Braun et al. demonstrated that patients harboring PBRM1 alterations exhibited improved overall survival compared with wild-type cases. This genotype–outcome association was faithfully recapitulated by Avatars K10 and Gaussian Copula (log-rank test, P < 0.05), indicating effective preservation of mutation-linked survival dependencies. Overall, Avatars (K5/K10) and Gaussian Copula preserved significant differences between responders and non-responders for both OS and PFS (log-rank test, P < 0.01). CTGAN retained significance for OS only, whereas Synthpop preserved significance for PFS only—indicating partial recovery of survival signals. TVAE was excluded from this cohort because it generated only a single treatment label across replicates.

PBRM1 survival analysis Figure 5: PBRM1-associated overall survival in ccRCC. Kaplan-Meier curves compare overall survival between PBRM1-mutant (blue) and wild-type (orange) groups in the original dataset and across synthetic cohorts generated by each SDG method.
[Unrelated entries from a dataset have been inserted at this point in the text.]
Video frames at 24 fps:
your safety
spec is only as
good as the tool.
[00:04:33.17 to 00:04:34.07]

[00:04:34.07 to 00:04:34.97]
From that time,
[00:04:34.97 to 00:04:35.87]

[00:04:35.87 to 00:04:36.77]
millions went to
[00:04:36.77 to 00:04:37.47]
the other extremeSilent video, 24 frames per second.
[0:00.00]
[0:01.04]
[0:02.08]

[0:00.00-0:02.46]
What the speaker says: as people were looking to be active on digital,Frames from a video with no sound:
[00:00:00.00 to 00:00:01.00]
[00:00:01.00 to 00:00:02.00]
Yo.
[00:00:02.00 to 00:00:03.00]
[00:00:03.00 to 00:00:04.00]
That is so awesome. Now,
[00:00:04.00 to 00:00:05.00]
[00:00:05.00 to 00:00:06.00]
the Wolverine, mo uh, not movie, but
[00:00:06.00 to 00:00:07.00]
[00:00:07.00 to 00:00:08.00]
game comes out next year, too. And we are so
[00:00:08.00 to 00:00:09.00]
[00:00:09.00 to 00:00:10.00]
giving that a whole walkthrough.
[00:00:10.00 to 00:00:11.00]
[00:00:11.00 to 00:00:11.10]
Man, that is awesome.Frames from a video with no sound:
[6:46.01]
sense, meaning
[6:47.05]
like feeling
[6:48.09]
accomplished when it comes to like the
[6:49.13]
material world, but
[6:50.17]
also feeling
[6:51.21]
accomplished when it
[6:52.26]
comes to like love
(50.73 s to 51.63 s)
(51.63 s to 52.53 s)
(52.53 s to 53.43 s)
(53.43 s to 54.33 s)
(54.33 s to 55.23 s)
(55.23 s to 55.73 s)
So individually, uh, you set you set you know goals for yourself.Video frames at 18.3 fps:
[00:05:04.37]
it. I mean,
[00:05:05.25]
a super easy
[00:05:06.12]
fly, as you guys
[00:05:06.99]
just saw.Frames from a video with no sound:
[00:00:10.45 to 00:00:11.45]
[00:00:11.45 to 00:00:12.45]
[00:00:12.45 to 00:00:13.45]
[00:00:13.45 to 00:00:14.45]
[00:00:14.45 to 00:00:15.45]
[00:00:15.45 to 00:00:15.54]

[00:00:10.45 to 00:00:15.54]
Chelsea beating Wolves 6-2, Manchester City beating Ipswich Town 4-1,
The original survival advantage of PBRM1-mutant patients is reproduced in selected synthetic datasets, with log-rank P values C-indices reported in each panel.

Melanoma¶

Cohort: 121 patients with metastatic melanoma treated with anti-PD1 immune checkpoint blockade. Original study by Liu et al. (Nature Medicine, 2019).

Liu et al. performed an integrative molecular analysis, discovering that MHC class II-associated gene expression, interferon response pathways, and immune cell composition were key determinants of anti-PD1 response, and developed parsimonious predictive models integrating clinical, genomic and transcriptomic features.